Saturday, May 03, 2008


You may remember a post I did a while ago about Shakespeare’s plays being published in a comic strip format to appeal to a wider audience of young people. Well now a Dorset author has gone a step further and has re-written some of the Bard’s works in street slang. Some of the words spoken could quite easily have come out of the mouths of characters such as Ali G (Sacha Baron Cohen’s fictional comedy alter-ego) or the character of Lauren (featured on The Catherine Tate Show). Satirist Martin Baum’s book, “To Be Or Not To Be, Innit”, includes “Macbeff” and “Two Geezers of Verona”, amongst fifteen abridged versions of Shakespeare’s plays. Surprisingly The Royal Shakespeare Company have given Mr Baum’s book the thumbs up. They are currently running a campaign, “Stand Up for Shakespeare”, to introduce more people to the Bard’s works. Reading this book will certainly make people stand up, that’s for sure. It’s enough to send poor William Shakespeare spinning in his grave!

Call me old-fashioned but I’m not sure I like what this writer has done to Shakespeare’s work. Surely part of the fun of learning Shakespeare is reading the plays in Shakespearean English and learning what all the terms mean. I enjoyed studying Shakepeare's plays at school. The Complete Works of William Shakespeare containing all his plays still takes pride of place on my bookshelf. Much of the beauty of the Bard’s work lies in the language more than the actual plot. Many of Shakespeare’s plays contain finely crafted passages. These will now be reduced to quick, snappy phrases written in street slang. I wouldn’t have thought many parents would want their children to grow up speaking like this. Whatever happened to the Queen’s English? Apparently next on the list to get the street slang treatment is the works of Charles Dickens. Apparently Mr Baum is looking forward to giving Charles Dickens, “a good seeing to” if you know what he means! Oh dear!


Pamela Heywood said...

Kids already understand and speak like this, which is a sign of a healthy, alive language, so it's inevitable, but I suspect the reason the RSC approves is because any means that makes Shakespeare more accessible and relevant today is good and they felt that the ideas presented in his work are more important than being pedantic over the exact words.

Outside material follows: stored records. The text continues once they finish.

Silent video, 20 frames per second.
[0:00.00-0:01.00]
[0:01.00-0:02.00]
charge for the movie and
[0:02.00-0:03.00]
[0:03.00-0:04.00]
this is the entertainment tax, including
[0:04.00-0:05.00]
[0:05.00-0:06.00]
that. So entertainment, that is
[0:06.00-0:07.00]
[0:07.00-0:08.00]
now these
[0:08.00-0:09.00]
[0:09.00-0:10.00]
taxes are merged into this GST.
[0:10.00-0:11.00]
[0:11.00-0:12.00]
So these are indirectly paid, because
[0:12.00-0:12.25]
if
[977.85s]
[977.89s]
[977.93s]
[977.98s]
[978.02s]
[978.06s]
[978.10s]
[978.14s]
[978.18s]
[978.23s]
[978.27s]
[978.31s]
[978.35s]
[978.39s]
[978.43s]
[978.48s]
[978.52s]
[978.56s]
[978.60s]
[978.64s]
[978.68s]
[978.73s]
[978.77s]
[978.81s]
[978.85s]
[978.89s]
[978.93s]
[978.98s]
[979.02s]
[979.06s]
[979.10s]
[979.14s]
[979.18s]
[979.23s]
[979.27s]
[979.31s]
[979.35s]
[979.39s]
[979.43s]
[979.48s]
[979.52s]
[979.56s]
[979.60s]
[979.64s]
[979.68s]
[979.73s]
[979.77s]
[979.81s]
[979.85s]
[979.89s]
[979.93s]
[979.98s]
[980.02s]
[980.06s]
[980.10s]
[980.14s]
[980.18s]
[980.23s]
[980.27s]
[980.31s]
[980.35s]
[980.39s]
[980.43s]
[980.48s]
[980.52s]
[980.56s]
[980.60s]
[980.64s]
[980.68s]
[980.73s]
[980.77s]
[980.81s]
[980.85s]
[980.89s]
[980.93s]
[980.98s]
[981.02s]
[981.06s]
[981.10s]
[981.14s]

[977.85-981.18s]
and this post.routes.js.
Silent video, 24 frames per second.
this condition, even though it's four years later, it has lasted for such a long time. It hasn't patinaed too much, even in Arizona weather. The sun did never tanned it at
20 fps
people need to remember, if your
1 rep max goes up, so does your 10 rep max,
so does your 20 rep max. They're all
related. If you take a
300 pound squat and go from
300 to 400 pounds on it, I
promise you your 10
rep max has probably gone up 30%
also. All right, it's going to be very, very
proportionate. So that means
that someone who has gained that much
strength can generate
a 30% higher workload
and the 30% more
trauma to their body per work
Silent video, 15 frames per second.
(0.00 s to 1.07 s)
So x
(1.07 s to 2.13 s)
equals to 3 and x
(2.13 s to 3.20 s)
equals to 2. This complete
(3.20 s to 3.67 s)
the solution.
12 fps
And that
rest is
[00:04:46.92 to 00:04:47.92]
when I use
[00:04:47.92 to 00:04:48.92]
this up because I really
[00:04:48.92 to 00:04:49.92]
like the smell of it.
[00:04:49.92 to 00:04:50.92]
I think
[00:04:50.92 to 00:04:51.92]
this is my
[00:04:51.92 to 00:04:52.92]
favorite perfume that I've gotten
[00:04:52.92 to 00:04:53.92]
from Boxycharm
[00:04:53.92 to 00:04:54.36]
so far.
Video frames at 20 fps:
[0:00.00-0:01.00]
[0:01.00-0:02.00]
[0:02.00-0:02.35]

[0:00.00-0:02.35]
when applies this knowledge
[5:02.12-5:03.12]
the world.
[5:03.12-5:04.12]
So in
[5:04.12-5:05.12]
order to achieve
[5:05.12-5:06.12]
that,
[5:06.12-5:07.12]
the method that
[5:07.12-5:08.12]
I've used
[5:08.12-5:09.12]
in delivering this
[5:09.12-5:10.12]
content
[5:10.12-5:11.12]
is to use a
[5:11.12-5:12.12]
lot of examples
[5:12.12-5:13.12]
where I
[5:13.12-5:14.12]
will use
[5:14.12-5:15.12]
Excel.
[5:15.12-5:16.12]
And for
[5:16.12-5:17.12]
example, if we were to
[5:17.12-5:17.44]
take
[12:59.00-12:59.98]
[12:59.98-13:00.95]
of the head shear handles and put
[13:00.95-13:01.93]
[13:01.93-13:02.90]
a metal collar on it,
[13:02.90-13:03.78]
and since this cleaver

Linda - Nickers and Ink said...

Shakespeare in slang!?!


Nickers and Ink


SandyCarlson said...

I think the comic book idea can be exciting. This seems to be a popular format for novels these days. It would be a bit like a storyboard, wouldn't it?

Appropriating the language is something else again, though. I wouldn't want it.

Marion said...

Macbeff! Oh my.

Naomi said...

I agree Pamela many kids do talk and understand street slang so it will probably make it more accessible. Just can't imagine Shakespeare's work being re-written like this!

My sentiments exactly Linda - Shakespeare in slang - Ugh! Thanks for stopping by. Hope you enjoyed your visit here.

Sandy the comic book idea is going ahead already in some schools but not sure about this type of language - doesn't really fit with a classic like Shakespeare.

That made me smile Marion. Macbeff! It's enough to send poor Will Shakespeare spinning in his grave!

ted de stratford said...

Personally, I have never been able to understand this obsession with Bill. I live in Stratford, have worked backstage at the RSC and have seen some amazing actors doing the Bard. However, for me it was always the new writers that excited me and the modern plays the RSC used to put on. Of course there will always be a place for Shakespeare but too much is unhealthy, and takes our attention of what's more important, the future of dramatic writing.

Naomi said...

I think there has always been a big obsession with Shakespeare as his works are "classics" and featured as set works by examination boards. I do like Shakespeare myself and remember seeing A Midsummer Nights Dream performed at the RSC as a student. It was excellent. I agree there are some very good up and coming writers and it's always interesting when new writer's plays and works are showcased. Thanks for stopping by. I hope you enjoyed your visit here.